Acupoint stimulation by microneedle alleviates motor dysfunction through modulating striatal dopamine and choline levels and reducing neuroinflammation in the Parkinson's disease mouse model

Abstract

Parkinson's disease (PD) is a neurodegenerative disorder characterized by the loss of dopaminergic neurons in the basal ganglia. Despite the development of numerous drugs to treat PD, the limitations of these drugs have led to the exploration of various therapies. Previous clinical trials and in vivo studies have demonstrated that stimulation of acupuncture points (acupoints) effectively improve PD phenotype. Recently, microneedles (MNs) have emerged as promising therapeutic tools and may offer a novel approach for easy acupoint stimulation.
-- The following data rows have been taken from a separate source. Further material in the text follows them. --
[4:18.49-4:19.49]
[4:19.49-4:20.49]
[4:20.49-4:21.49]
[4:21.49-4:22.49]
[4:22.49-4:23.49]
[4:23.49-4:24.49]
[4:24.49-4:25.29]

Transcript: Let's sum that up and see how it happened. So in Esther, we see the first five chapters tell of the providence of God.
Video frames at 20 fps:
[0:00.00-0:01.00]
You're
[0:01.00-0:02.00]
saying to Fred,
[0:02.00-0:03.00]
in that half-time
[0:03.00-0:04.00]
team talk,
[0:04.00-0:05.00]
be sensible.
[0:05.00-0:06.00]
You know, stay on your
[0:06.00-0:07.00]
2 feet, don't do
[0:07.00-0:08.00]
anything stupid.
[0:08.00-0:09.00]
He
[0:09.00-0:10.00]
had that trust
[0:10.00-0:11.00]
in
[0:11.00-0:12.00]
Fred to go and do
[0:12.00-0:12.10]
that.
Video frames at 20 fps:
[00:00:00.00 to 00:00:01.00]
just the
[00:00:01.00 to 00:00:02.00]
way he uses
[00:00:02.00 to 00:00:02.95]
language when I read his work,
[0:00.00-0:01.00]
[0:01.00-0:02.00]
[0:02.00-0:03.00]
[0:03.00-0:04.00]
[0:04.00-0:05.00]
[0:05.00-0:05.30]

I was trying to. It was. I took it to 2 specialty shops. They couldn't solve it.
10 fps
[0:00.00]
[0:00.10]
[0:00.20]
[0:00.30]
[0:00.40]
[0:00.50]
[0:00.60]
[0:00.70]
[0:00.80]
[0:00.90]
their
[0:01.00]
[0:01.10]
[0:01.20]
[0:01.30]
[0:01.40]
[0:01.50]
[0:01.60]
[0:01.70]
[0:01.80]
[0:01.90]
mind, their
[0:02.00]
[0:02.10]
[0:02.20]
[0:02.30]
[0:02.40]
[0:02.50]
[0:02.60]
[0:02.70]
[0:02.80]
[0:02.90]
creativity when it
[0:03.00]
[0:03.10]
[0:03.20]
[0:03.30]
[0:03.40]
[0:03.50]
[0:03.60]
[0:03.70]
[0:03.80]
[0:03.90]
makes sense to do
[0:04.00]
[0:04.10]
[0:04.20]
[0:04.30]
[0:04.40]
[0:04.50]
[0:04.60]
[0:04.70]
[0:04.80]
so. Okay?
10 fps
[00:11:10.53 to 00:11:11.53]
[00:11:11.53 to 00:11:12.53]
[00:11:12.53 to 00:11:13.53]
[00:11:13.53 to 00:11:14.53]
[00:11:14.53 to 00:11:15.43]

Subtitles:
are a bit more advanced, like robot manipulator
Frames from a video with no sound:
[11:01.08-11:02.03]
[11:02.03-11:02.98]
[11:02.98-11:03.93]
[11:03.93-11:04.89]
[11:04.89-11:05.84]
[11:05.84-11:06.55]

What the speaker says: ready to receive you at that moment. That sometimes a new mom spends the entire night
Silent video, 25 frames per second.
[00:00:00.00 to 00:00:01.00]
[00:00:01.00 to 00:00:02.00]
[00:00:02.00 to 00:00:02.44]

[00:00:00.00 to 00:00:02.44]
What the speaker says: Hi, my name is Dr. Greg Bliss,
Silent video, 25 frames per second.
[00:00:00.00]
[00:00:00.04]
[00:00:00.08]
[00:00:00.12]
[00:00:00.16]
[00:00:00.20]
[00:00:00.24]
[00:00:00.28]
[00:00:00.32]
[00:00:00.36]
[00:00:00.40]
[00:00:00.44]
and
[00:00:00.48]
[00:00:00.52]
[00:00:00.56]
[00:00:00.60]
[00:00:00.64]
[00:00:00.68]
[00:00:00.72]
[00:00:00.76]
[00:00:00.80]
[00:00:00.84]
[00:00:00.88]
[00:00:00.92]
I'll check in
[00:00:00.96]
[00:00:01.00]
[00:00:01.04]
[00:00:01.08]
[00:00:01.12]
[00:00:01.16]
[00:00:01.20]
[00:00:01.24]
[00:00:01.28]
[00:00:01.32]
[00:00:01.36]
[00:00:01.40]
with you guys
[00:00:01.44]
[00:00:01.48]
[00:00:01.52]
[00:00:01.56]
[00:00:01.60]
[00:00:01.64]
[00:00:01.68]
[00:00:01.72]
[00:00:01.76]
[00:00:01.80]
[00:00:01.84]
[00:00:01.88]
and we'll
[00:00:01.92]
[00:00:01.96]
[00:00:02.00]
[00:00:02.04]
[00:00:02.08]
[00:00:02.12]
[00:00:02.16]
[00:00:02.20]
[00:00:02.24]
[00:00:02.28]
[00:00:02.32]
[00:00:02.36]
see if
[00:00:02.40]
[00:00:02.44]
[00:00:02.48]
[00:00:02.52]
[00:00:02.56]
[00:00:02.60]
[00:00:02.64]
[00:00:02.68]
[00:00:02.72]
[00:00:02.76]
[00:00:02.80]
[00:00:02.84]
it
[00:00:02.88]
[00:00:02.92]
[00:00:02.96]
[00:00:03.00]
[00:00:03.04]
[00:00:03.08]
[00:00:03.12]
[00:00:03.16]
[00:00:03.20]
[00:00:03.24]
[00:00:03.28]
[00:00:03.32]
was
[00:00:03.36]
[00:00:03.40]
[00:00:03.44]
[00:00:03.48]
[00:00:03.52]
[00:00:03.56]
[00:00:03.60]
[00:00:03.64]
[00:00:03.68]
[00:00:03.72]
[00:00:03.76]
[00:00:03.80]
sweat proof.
This study explored the effects of MN patches attached to acupoints on PD phenotypes. The MN patches were attached to the Fengchi (GB20) and Yanglingquan (GB34) acupoints in 1-methyl-4-phenyl-1,2,3,6-tetrahydropyridine hydrochloride (MPTP)-induced mice for 12 consecutive days. Following this treatment, tissue analysis was performed using immunohistochemistry and western blot. Mice with MN patches showed significantly improved motor function in the pole and rotarod tests. In the SN of a mouse with MN patches attached, the expression of Heme Oxygenase 1 (HO-1)/ Nuclear factor erythroid-2-related factor 2 (Nrf2) was increased, and dopaminergic neurons damaged by MPTP were protected. In the brain tissues of mice with MN patches, the balance of dopaminergic and cholinergic neurons was regulated, and the hyperactivation of microglia and astrocytes was inhibited. Furthermore, the levels of cytokines in the plasma of mice with MN patches were significantly decreased. Collectively, the stimulation of GB20 and GB34 acupoints by MN patches may be a novel therapy for delaying PD.